- [WHAT TO DO] Reproduce the listing below in full and exactly; no pictures belong in the copy.
# # # # #
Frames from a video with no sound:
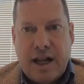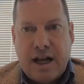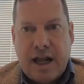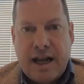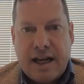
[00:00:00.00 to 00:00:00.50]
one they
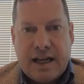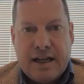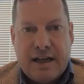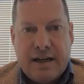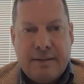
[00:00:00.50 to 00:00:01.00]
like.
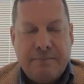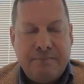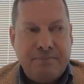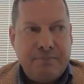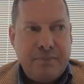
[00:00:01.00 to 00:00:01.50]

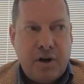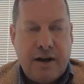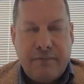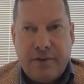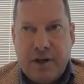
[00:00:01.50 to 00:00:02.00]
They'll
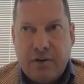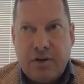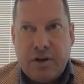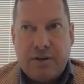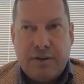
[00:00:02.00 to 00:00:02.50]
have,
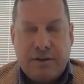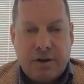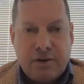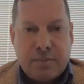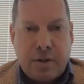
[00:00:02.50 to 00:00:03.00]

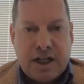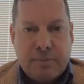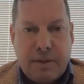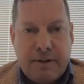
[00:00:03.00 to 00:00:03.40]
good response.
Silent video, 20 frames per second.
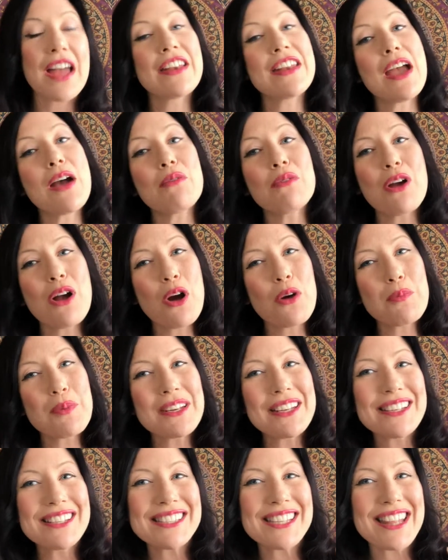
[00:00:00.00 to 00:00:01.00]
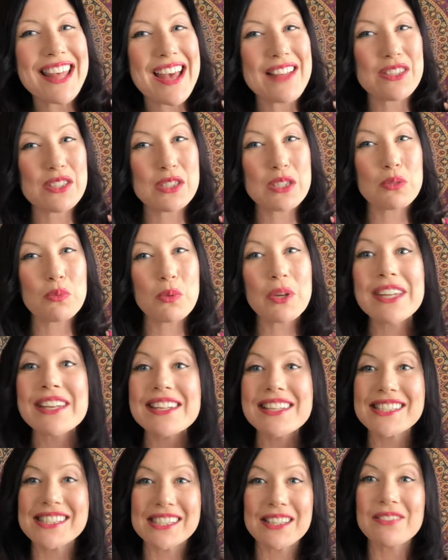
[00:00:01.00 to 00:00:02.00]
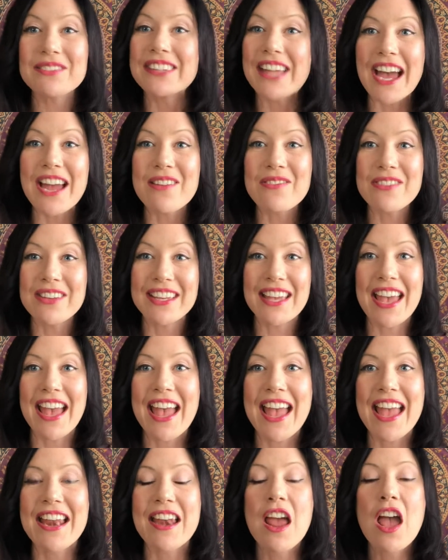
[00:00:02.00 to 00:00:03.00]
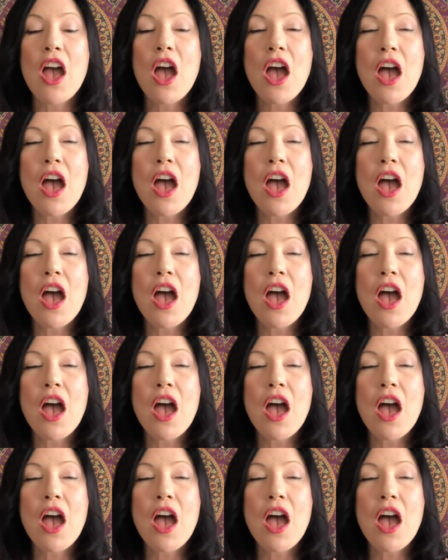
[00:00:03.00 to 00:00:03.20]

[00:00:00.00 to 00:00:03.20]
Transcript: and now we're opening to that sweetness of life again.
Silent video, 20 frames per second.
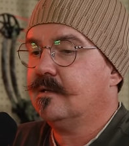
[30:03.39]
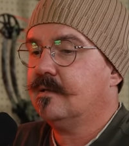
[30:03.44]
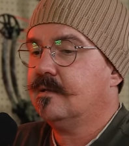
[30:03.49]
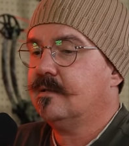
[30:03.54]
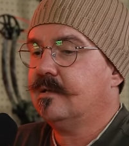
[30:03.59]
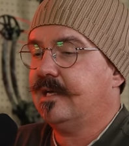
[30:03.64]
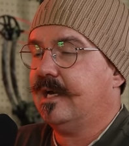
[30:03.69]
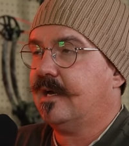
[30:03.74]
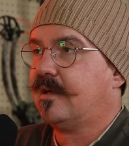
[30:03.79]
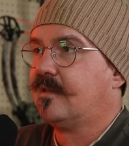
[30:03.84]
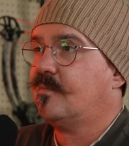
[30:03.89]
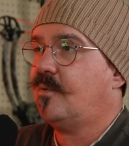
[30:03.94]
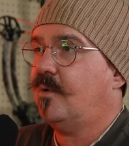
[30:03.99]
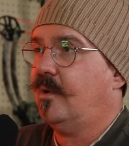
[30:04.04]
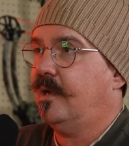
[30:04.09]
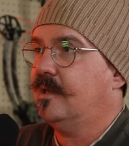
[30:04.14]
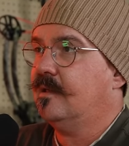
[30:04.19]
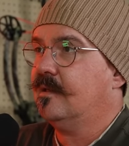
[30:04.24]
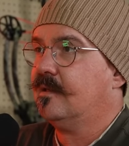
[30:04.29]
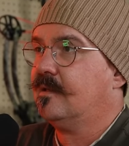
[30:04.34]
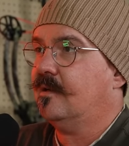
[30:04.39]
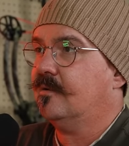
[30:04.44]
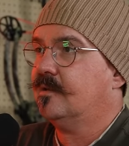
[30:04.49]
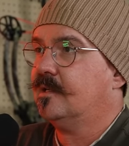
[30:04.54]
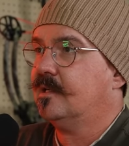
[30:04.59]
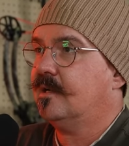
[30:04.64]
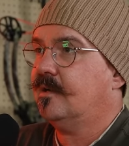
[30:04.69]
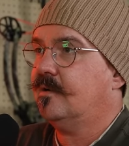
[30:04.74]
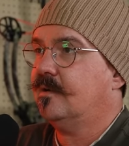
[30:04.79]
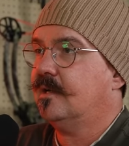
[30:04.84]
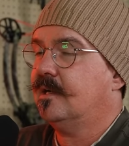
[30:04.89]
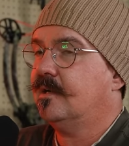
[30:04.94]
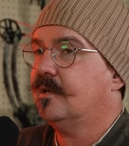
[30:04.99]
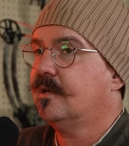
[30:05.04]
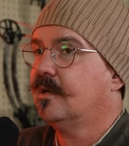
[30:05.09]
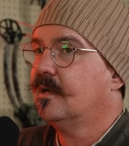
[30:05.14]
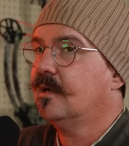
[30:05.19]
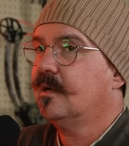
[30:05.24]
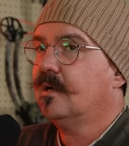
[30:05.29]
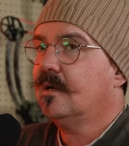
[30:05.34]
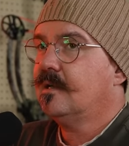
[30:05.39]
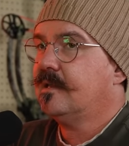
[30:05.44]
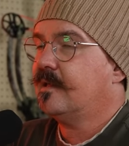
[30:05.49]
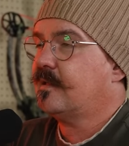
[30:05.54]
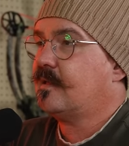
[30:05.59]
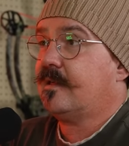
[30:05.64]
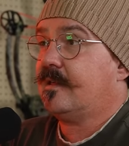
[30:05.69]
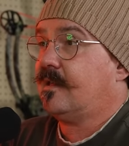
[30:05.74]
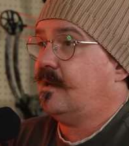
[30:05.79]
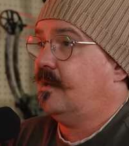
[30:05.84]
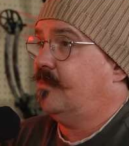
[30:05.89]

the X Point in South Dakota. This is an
# # # # #
- [ANSWER BELOW]
Frames from a video with no sound:
[00:00:00.00 to 00:00:00.50]
one they
[00:00:00.50 to 00:00:01.00]
like.
[00:00:01.00 to 00:00:01.50]

[00:00:01.50 to 00:00:02.00]
They'll
[00:00:02.00 to 00:00:02.50]
have,
[00:00:02.50 to 00:00:03.00]

[00:00:03.00 to 00:00:03.40]
good response.
Silent video, 20 frames per second.
[00:00:00.00 to 00:00:01.00]
[00:00:01.00 to 00:00:02.00]
[00:00:02.00 to 00:00:03.00]
[00:00:03.00 to 00:00:03.20]

[00:00:00.00 to 00:00:03.20]
Transcript: and now we're opening to that sweetness of life again.
Silent video, 20 frames per second.
[30:03.39]
[30:03.44]
[30:03.49]
[30:03.54]
[30:03.59]
[30:03.64]
[30:03.69]
[30:03.74]
[30:03.79]
[30:03.84]
[30:03.89]
[30:03.94]
[30:03.99]
[30:04.04]
[30:04.09]
[30:04.14]
[30:04.19]
[30:04.24]
[30:04.29]
[30:04.34]
[30:04.39]
[30:04.44]
[30:04.49]
[30:04.54]
[30:04.59]
[30:04.64]
[30:04.69]
[30:04.74]
[30:04.79]
[30:04.84]
[30:04.89]
[30:04.94]
[30:04.99]
[30:05.04]
[30:05.09]
[30:05.14]
[30:05.19]
[30:05.24]
[30:05.29]
[30:05.34]
[30:05.39]
[30:05.44]
[30:05.49]
[30:05.54]
[30:05.59]
[30:05.64]
[30:05.69]
[30:05.74]
[30:05.79]
[30:05.84]
[30:05.89]

the X Point in South Dakota. This is an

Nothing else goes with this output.